[What is expected]: The records below are to be written out exactly, with every picture omitted.

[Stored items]
= = =

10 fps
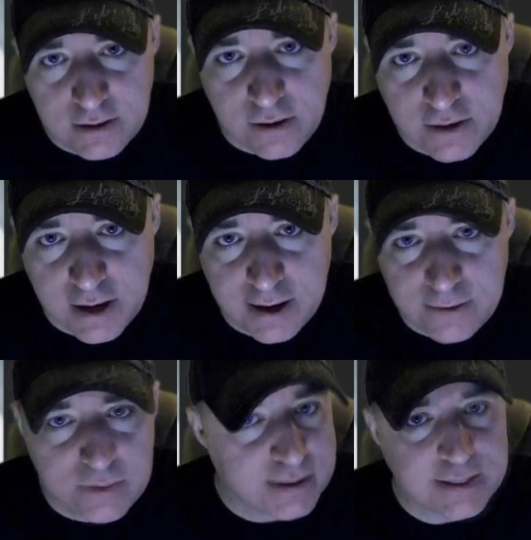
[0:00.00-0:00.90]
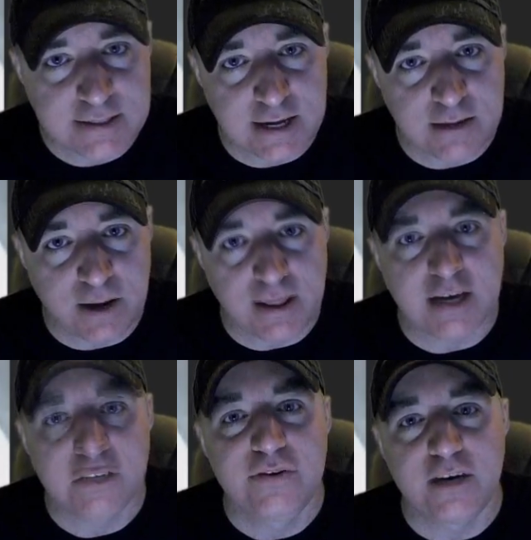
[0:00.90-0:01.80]
Okay? Like I said in my
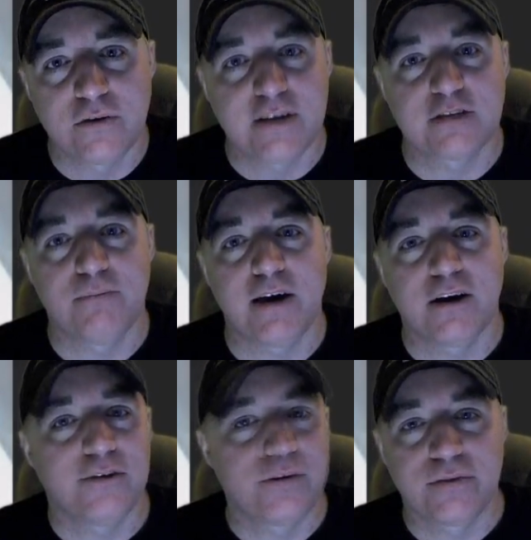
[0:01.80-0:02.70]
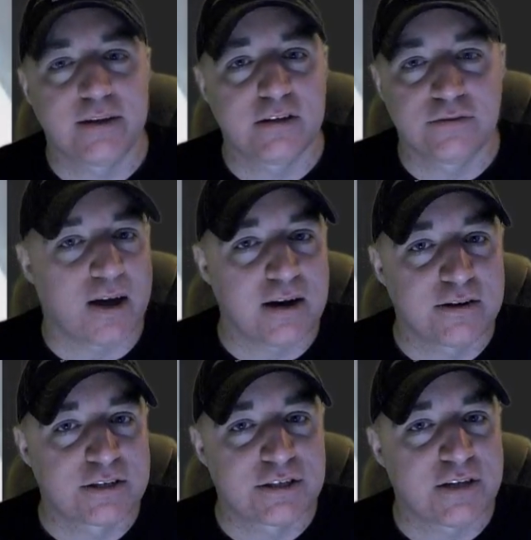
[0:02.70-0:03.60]
last video, it doesn't matter if you think this
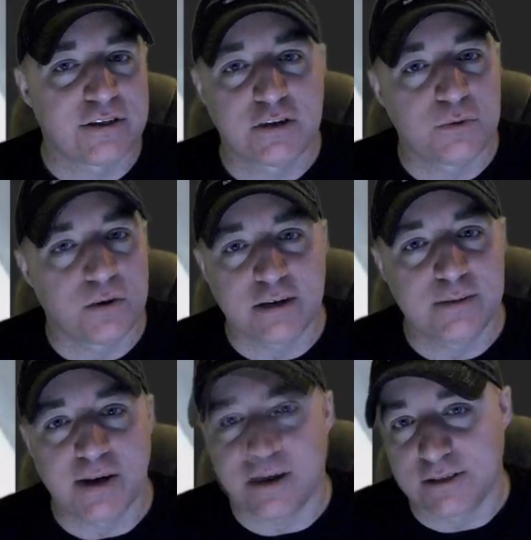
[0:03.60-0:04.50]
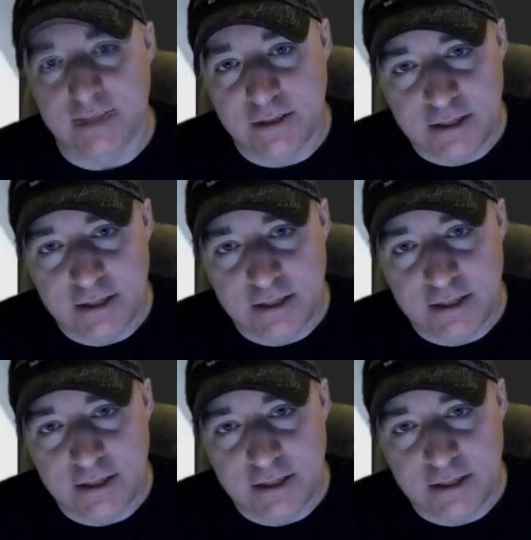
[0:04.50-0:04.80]
virus is nothing to worry about.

= = =

[Your solution]:
10 fps
[0:00.00-0:00.90]
[0:00.90-0:01.80]
Okay? Like I said in my
[0:01.80-0:02.70]
[0:02.70-0:03.60]
last video, it doesn't matter if you think this
[0:03.60-0:04.50]
[0:04.50-0:04.80]
virus is nothing to worry about.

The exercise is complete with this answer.